Pokemon Go: attenzione all’apk che contiene il malware

Davide Micheli | 12 Luglio 2016

Sicurezza

La popolare app di Pokemon Go – il cui rilascio ufficiale a livello mondiale non è ancora avvenuto – è già  disponibile sul web con diversi file apk, tra i quali, uno contiene persino un malware.

Vi abbiamo parlato ieri dell’incredibile successo raccolto da Nintendo e Niantic attraverso il lancio di Pokemon Go: nonostante questa app che, lo ricordiamo, permette di andare alla ricerca degli animaletti in un contesto a cavallo tra realtà  aumentata e virtuale non sia stata lanciata ufficialmente a livello globale, sul web si trovano già  parecchi file apk che permettono di giocare con questo nuovo fenomeno ludico a portata di smartphone.

Alcuni di questi apk messi a disposizione, però, contengono al loro interno un malware: la scoperta è stata resa nota dalla società  di sicurezza informatica Proofpoint, che ha individuato una versione dell’apk infettata con DroidJack, uno speciale tool – noto comunemente anche con il nome di SandroRAT – che viene utilizzato dagli hacker per effettuare l’accesso da remoto sui device, ottenendo poi il controllo degli stessi.

Da Proofpoint giunge un solo suggerimento per chi avesse già  installato Pokemon Go: procedere immediatamente alla disinstallazione dell’app, considerando come l’apk infettato non presenti alcun tipo di differenza – a livello di interfaccia grafica – rispetto all’originale privo di malware. Del resto, per quanto il lancio ufficiale sia ritardato a causa di problemi con i server, non dovrebbe mancare molto all’arrivo dell’app anche in Europa.
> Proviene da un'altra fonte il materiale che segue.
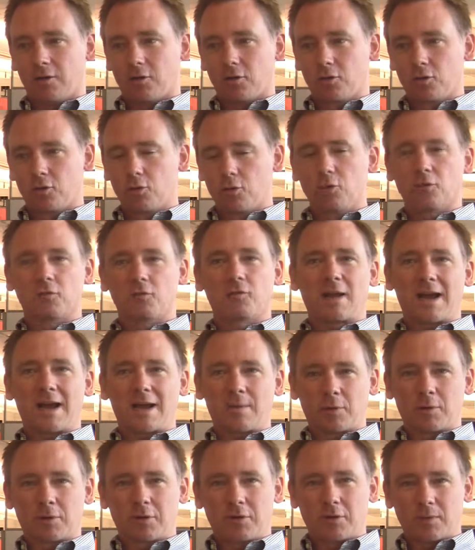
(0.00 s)
Google
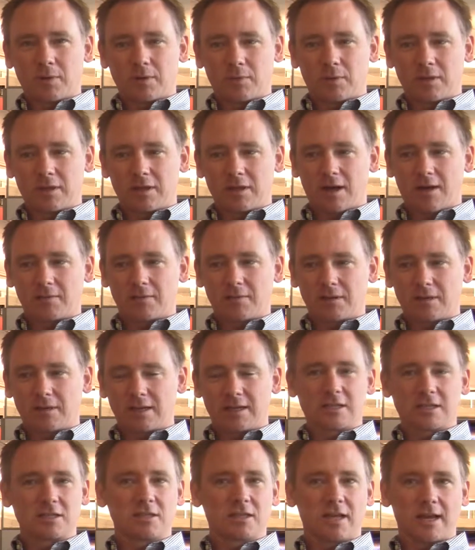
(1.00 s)
Fiber, we often
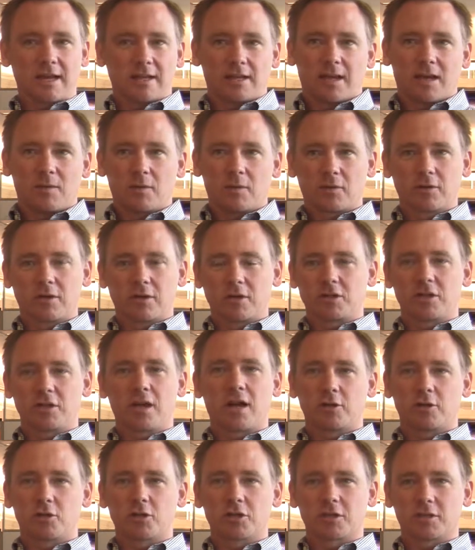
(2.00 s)
think is landline, but really it's
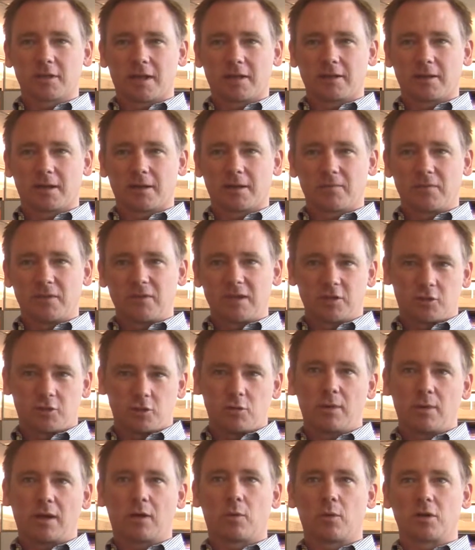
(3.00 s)
not just landline. It's
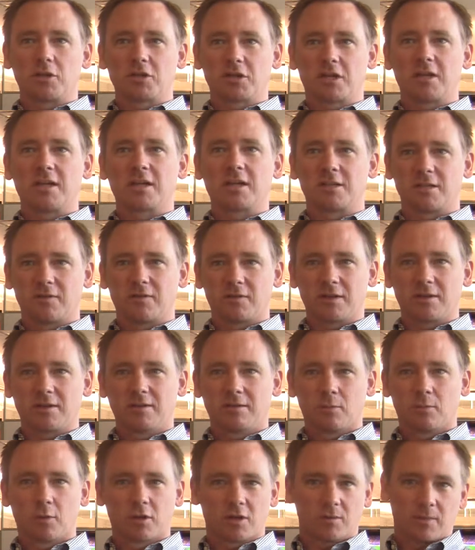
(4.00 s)
ubiquitous connectivity,
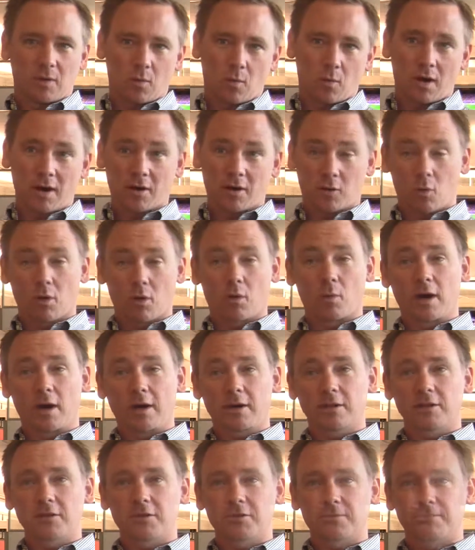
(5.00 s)
whether it be wired or
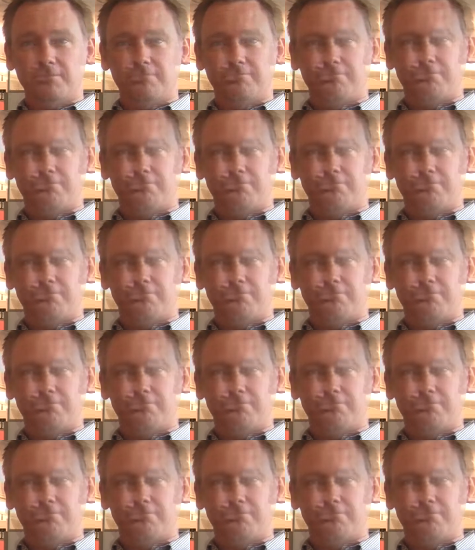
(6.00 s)
wireless.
Per gli utenti che non volessero proprio rinunciare ad utilizzare l’app in anteprima, la società  di sicurezza informatica suggerisce di scaricare un antivirus concui effettuare una scansione completa o, in alternativa, consiglia di paragonare le impostazioni relative ai permessi della versione di Pokemon Go installata sul proprio device con le richieste di quella ufficiale (fotocamera, posizione, bluetooth, dati, vibrazione e account su device).

Qualora doveste notare richieste di utilizzo del microfono, rubrica, telefono, preferiti, cronologia web, Wifi, messaggi, Sms e Mms nonché avvio automatico dell’app, procedete alla disinstallazione immediata dell’app, facendo inoltre una scansione al vostro smartphone.